Late 17th century, Flemish School
Banquet of nobles
Oil on canvas, 48 x 63 cm
With frame, 68 x 86 cm
In this beautiful painting, a festive company of gentlemen and noblewomen converses while drinking wine and enjoying seasonal fruits in a pleasant and Arcadian natural landscape. The bright colors and the meticulousness and skill in rendering details are reminiscent of the works of the great Flemish masters of the Golden Age. The iconographic theme of the banquet is not, at the end of the seventeenth century, at all new to the history of art: Egyptian, Etruscan and Pompeian frescoes depict diners surrounded by luxury and beauty, mutated forms of the mythological "banquet of the gods". Among the most famous interpreters of this iconographic topos is certainly Veronese, author of banquets of extraordinary beauty exhibited in the most famous museum institutions worldwide. The theme of the banquet, which, in Italy, reaches its best results in the sixteenth century, enjoys a renewed popularity in the second half of the seventeenth century north of the Alps.

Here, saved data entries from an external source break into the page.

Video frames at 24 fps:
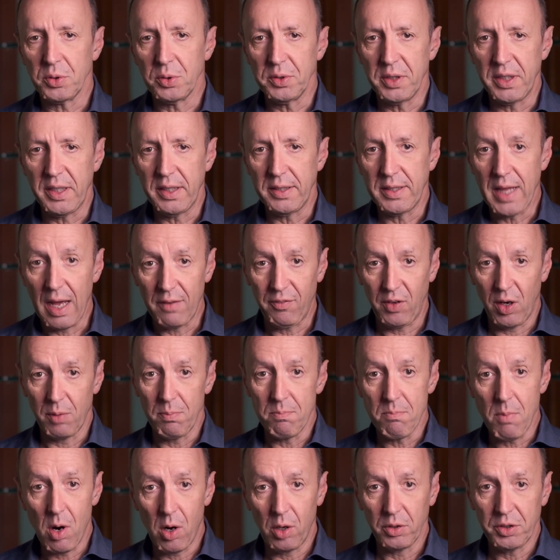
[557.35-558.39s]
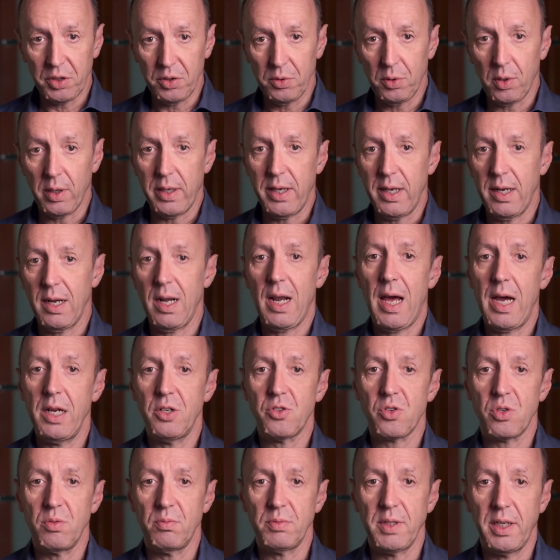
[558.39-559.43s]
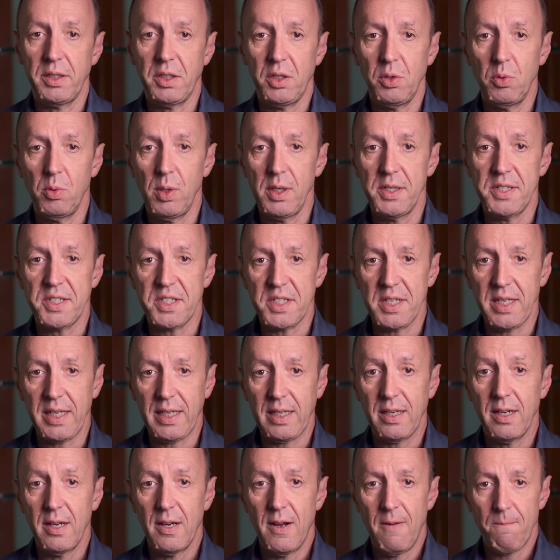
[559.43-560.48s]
the develop module in Lightroom that you will see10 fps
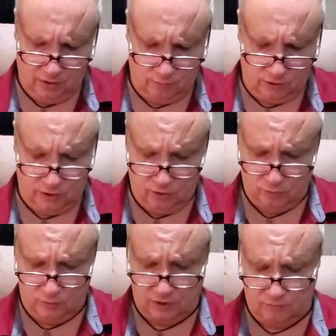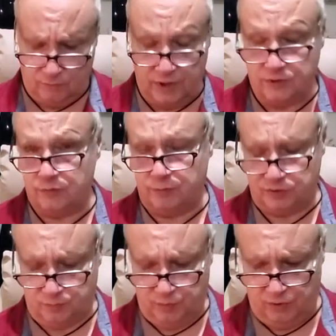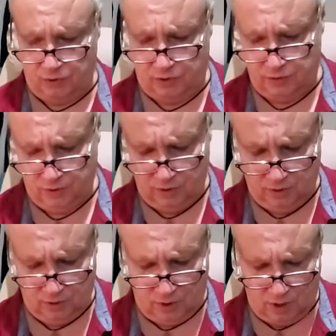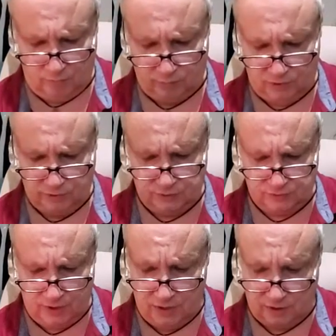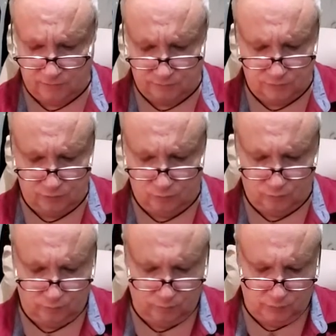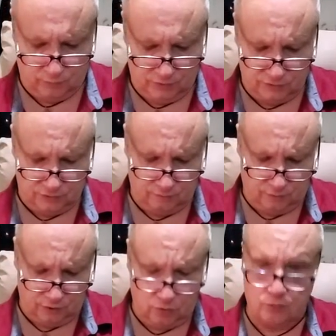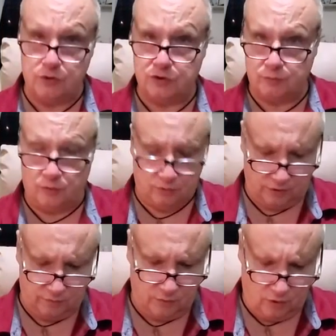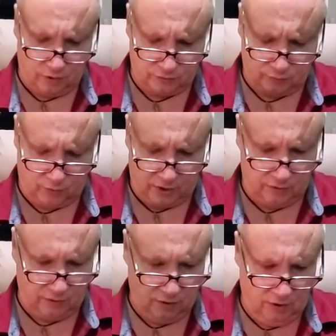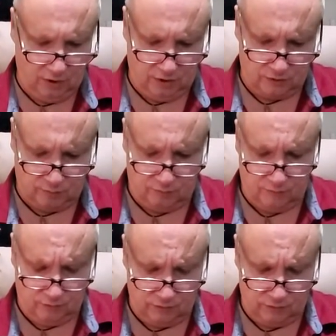But here, being advice from Spirit, it's saying to, this is the very crucible of the heart spread, is to be very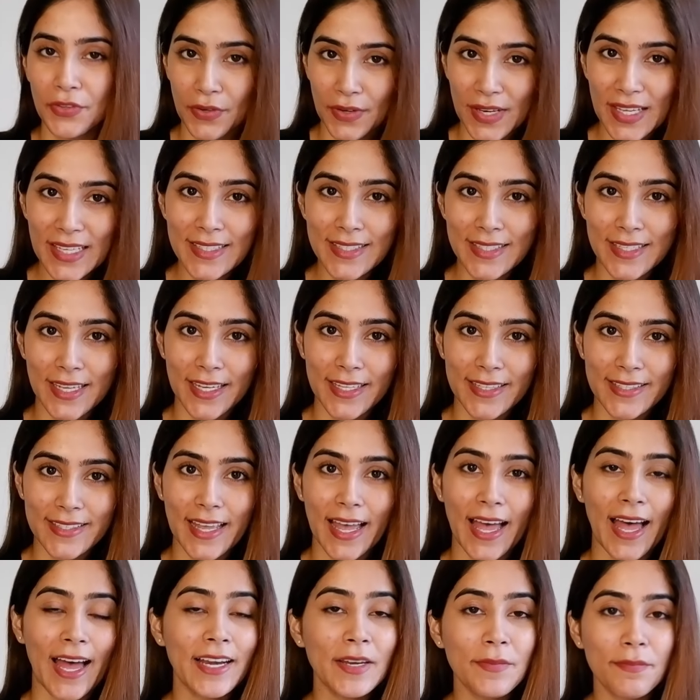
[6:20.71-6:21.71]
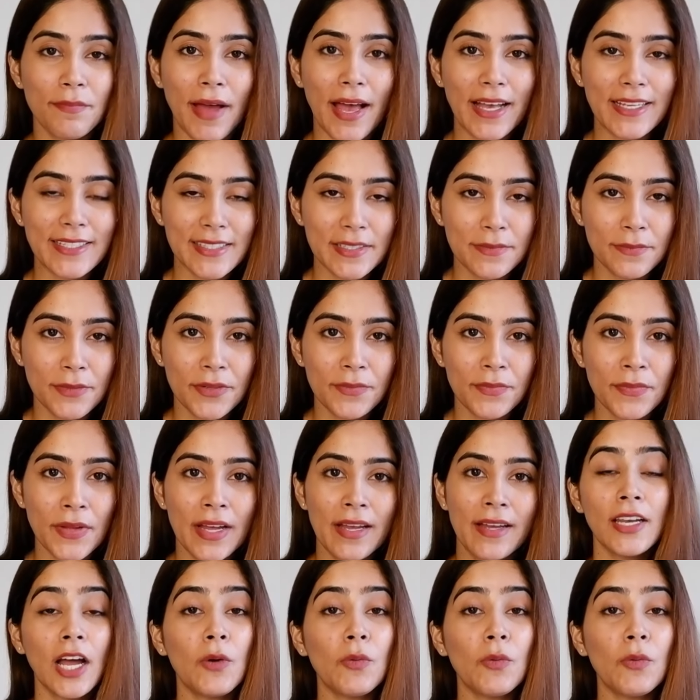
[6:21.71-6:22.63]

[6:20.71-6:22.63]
3 states at maximum.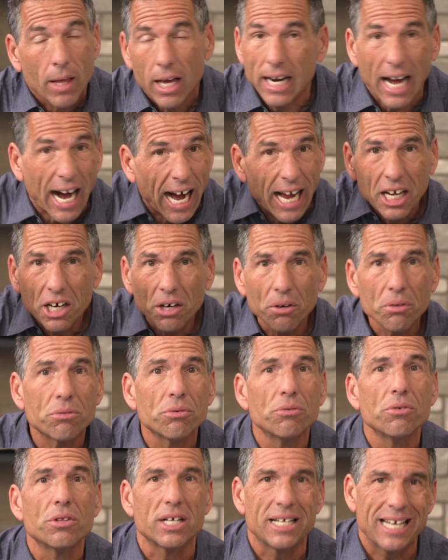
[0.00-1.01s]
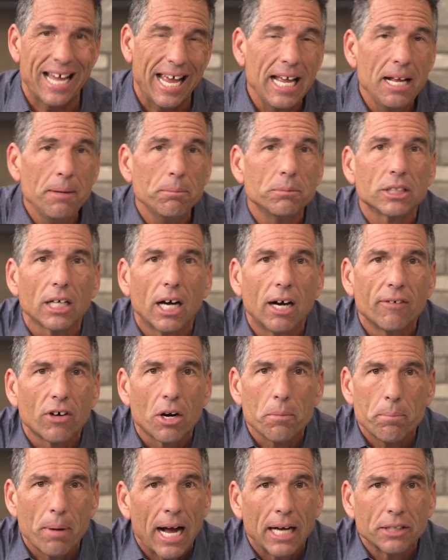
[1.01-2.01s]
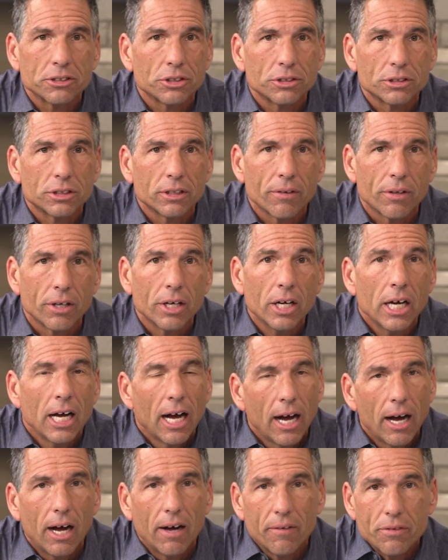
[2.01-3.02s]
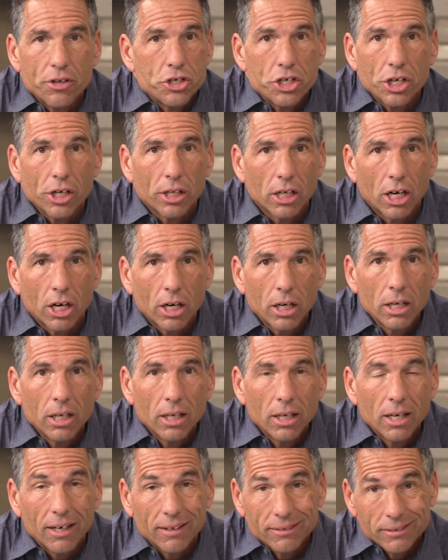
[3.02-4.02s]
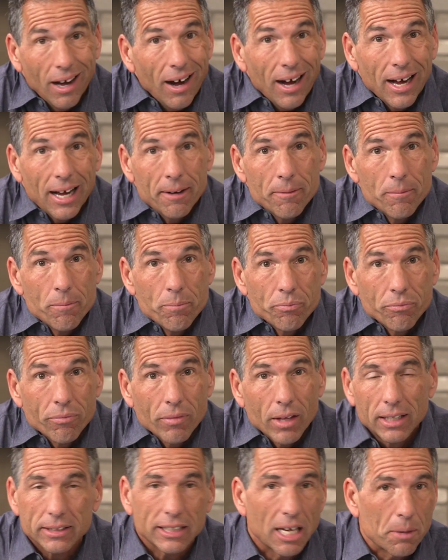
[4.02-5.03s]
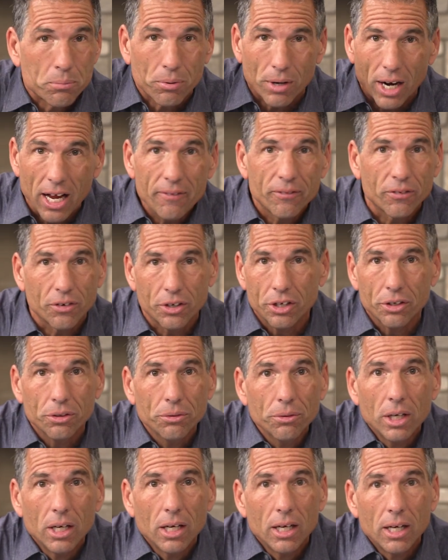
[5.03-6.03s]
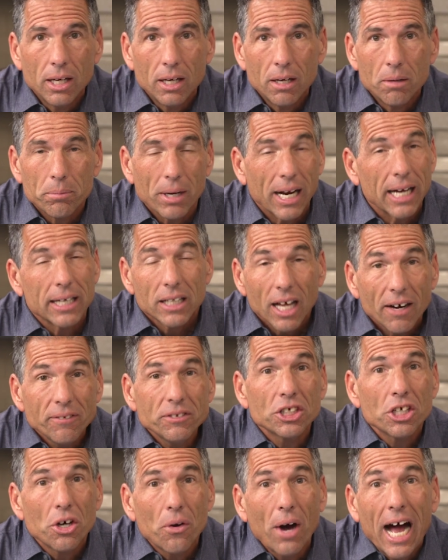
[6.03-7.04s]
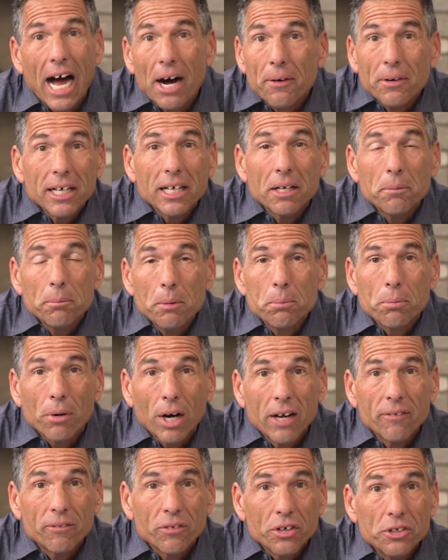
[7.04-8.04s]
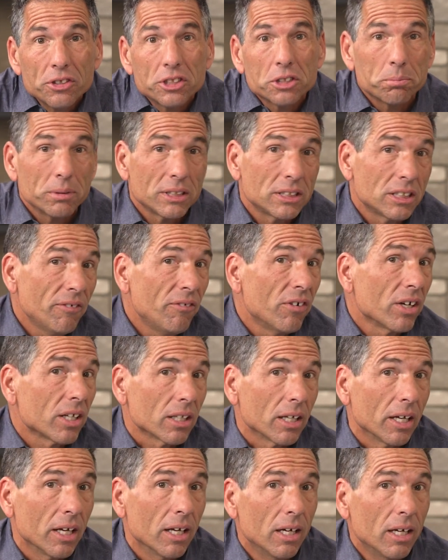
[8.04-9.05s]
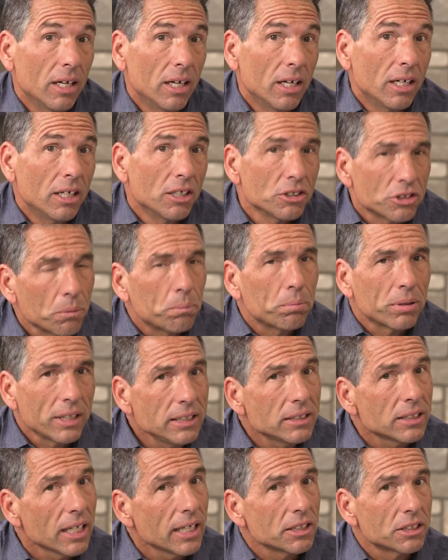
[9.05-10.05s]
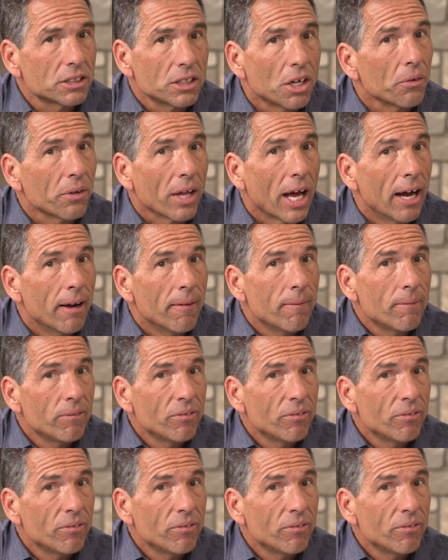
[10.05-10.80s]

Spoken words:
And I go through the names of our pastors of the GLR a lot as I pray for you, but I'd love to know how I can be praying for you specifically. So please let us know that.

This is evidenced by works by artists such as David Tenier the Younger, David Vinckboons, Pieter van der Plans and Hendrick Govaerts: the latter artist, who, during his training, stayed between the Polish court and Prague, remaining particularly fascinated by the pomp and opulence of those realities, insists on the rendering of precious fabrics and the glories of the architectures that surround the characters. The theme of the outdoor banquet, practiced especially in the '600 will prove successful in Flanders even in the eighteenth century.